WHAT IS BEING ASKED — Transcribe all of the records word for word, but omit the pictures.

Dataset excerpts:
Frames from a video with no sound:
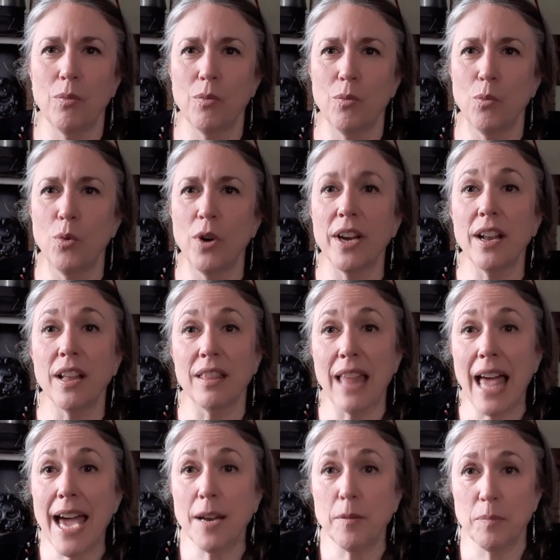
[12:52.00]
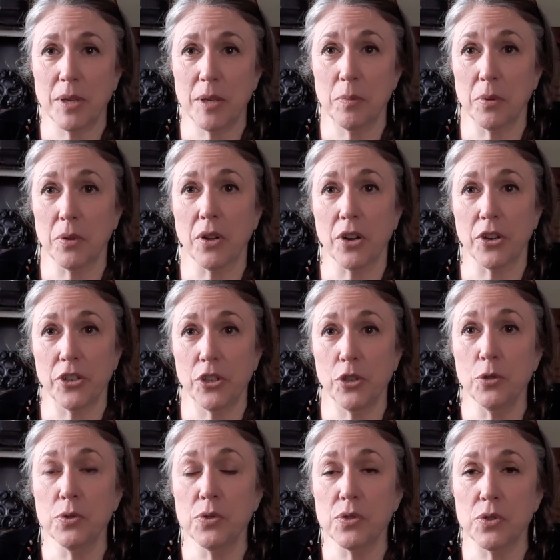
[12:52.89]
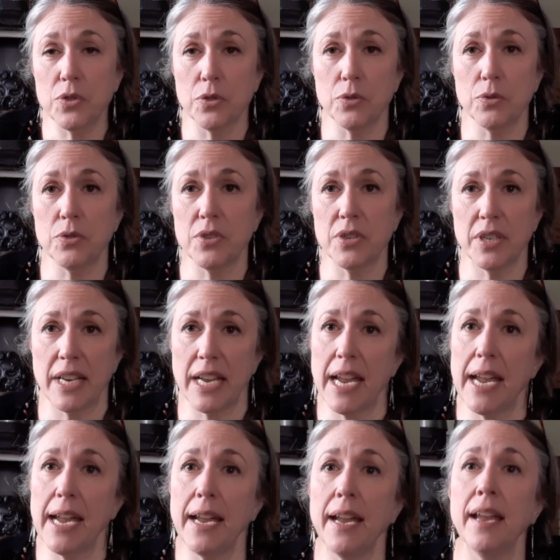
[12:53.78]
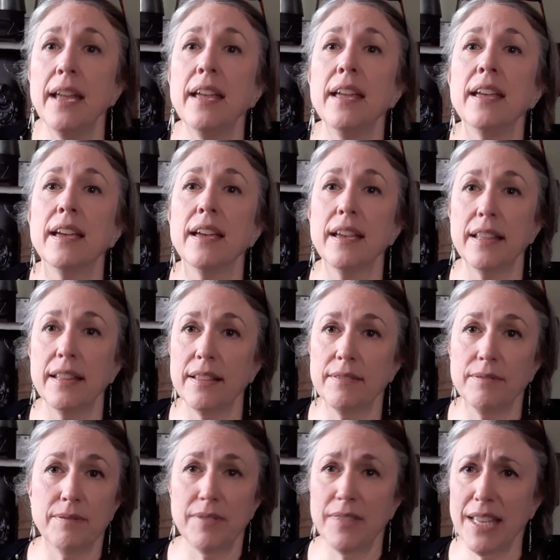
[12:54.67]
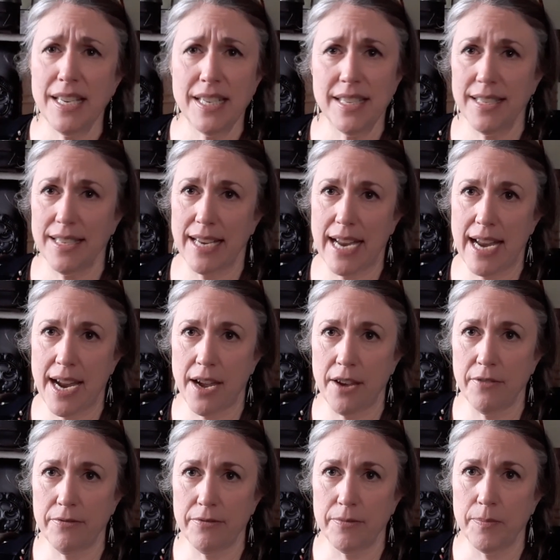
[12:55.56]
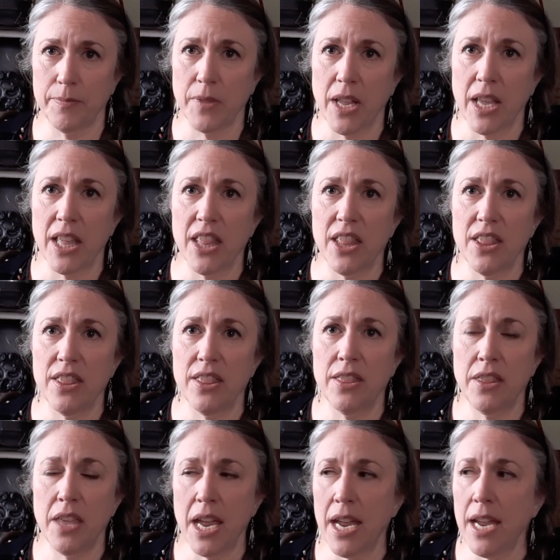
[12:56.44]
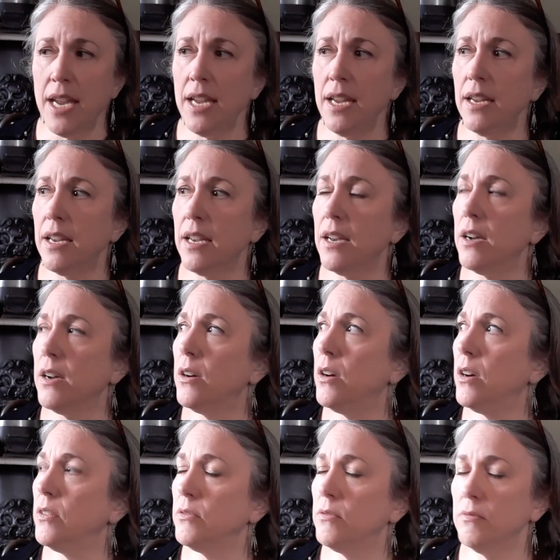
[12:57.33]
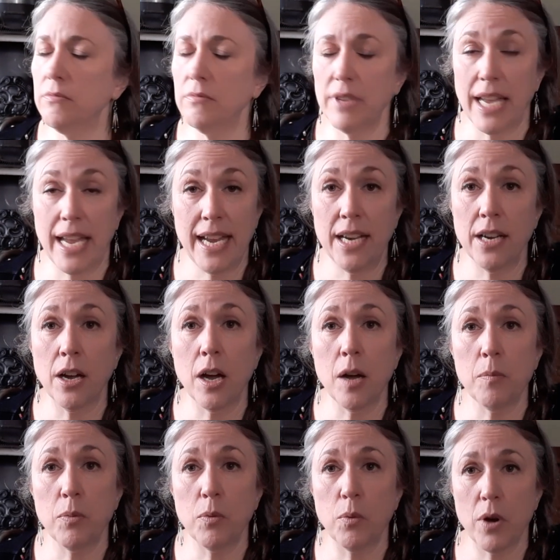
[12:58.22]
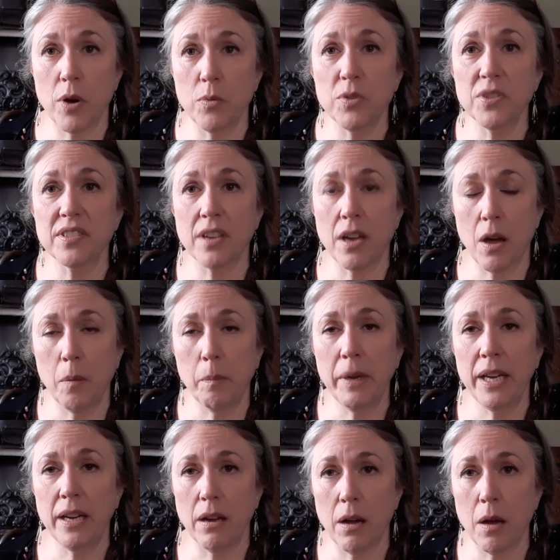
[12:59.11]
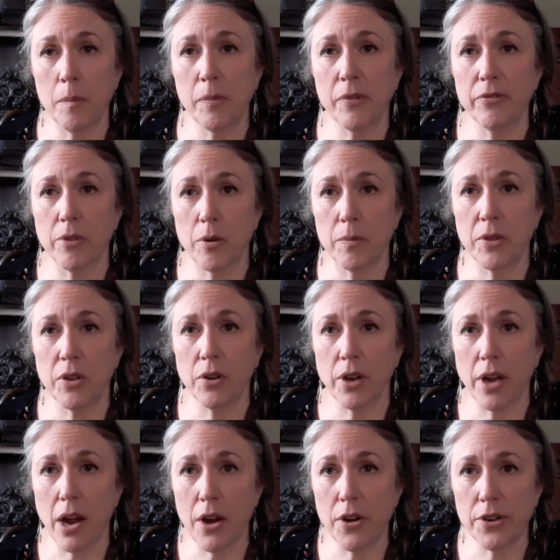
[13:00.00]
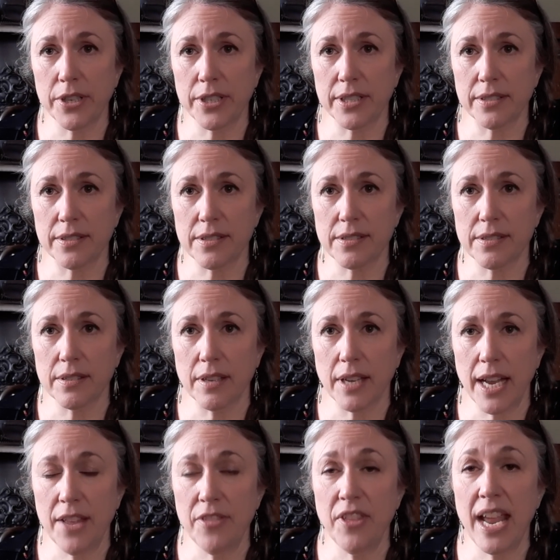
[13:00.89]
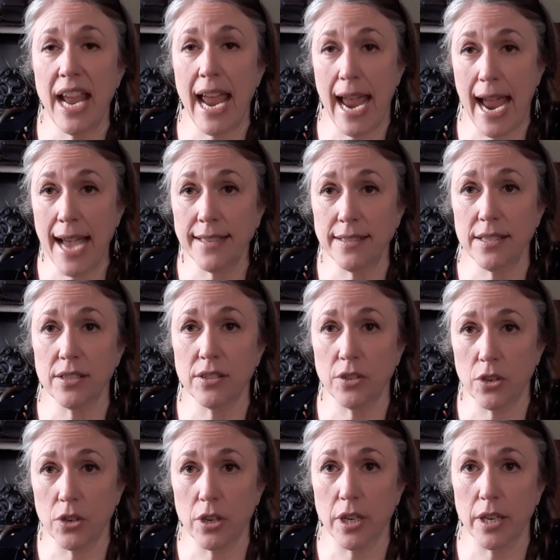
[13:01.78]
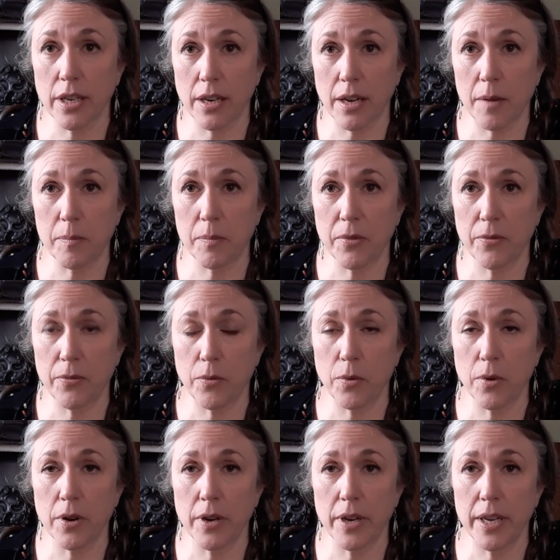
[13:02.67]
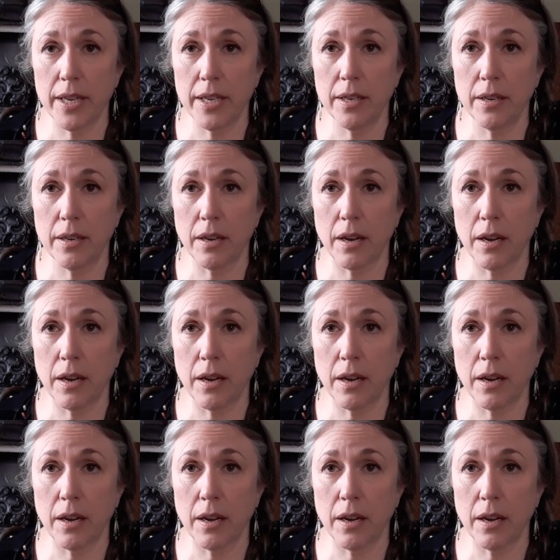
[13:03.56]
what a lot of people are used to today, they didn't have. They ate up what was coming up from their gardens, and they had to cook it up before it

OUTPUT OF THE TASK —
Frames from a video with no sound:
[12:52.00]
[12:52.89]
[12:53.78]
[12:54.67]
[12:55.56]
[12:56.44]
[12:57.33]
[12:58.22]
[12:59.11]
[13:00.00]
[13:00.89]
[13:01.78]
[13:02.67]
[13:03.56]
what a lot of people are used to today, they didn't have. They ate up what was coming up from their gardens, and they had to cook it up before it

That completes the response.